▶ [TO DO]: Transcribe the listing below in full, exactly, with no images.

▶ [DATA UNDER STUDY]:
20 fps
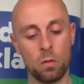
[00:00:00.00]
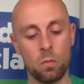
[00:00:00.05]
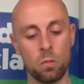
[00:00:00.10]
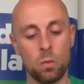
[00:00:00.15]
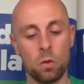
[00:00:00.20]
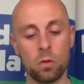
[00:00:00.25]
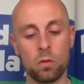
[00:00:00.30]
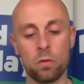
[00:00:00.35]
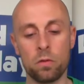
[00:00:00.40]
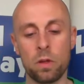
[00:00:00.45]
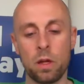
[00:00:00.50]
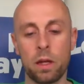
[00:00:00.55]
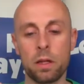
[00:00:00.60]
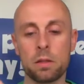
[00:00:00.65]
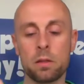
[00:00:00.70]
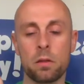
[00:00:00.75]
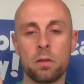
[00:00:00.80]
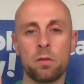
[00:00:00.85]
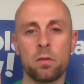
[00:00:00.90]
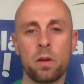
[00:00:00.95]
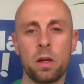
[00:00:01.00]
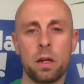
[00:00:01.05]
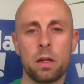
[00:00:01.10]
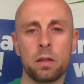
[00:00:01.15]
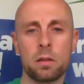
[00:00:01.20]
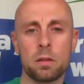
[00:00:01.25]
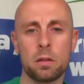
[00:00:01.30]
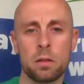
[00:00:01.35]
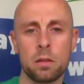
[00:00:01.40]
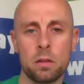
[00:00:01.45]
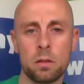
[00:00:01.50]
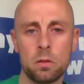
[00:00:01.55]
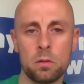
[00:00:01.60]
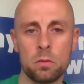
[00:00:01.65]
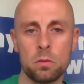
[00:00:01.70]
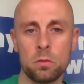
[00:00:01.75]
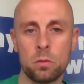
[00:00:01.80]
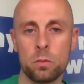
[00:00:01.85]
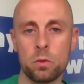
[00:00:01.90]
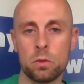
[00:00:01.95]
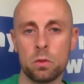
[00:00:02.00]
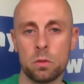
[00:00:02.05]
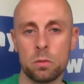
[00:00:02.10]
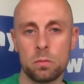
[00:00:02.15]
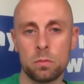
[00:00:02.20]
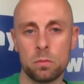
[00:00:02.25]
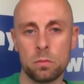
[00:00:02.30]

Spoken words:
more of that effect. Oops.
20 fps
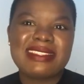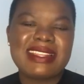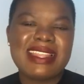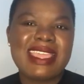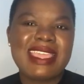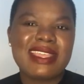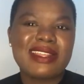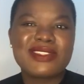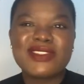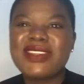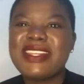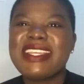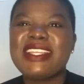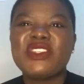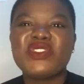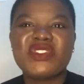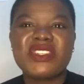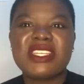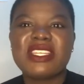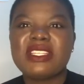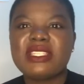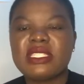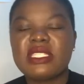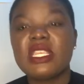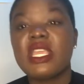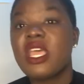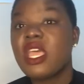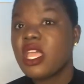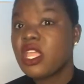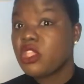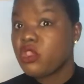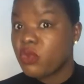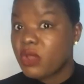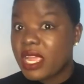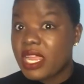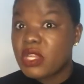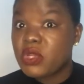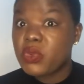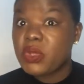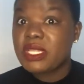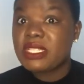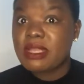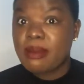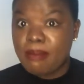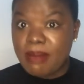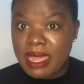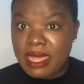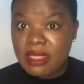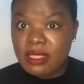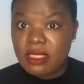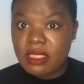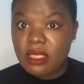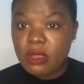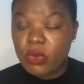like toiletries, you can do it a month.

▶ [ANSWER FOR THE TASK]:
20 fps
[00:00:00.00]
[00:00:00.05]
[00:00:00.10]
[00:00:00.15]
[00:00:00.20]
[00:00:00.25]
[00:00:00.30]
[00:00:00.35]
[00:00:00.40]
[00:00:00.45]
[00:00:00.50]
[00:00:00.55]
[00:00:00.60]
[00:00:00.65]
[00:00:00.70]
[00:00:00.75]
[00:00:00.80]
[00:00:00.85]
[00:00:00.90]
[00:00:00.95]
[00:00:01.00]
[00:00:01.05]
[00:00:01.10]
[00:00:01.15]
[00:00:01.20]
[00:00:01.25]
[00:00:01.30]
[00:00:01.35]
[00:00:01.40]
[00:00:01.45]
[00:00:01.50]
[00:00:01.55]
[00:00:01.60]
[00:00:01.65]
[00:00:01.70]
[00:00:01.75]
[00:00:01.80]
[00:00:01.85]
[00:00:01.90]
[00:00:01.95]
[00:00:02.00]
[00:00:02.05]
[00:00:02.10]
[00:00:02.15]
[00:00:02.20]
[00:00:02.25]
[00:00:02.30]

Spoken words:
more of that effect. Oops.
20 fps
like toiletries, you can do it a month.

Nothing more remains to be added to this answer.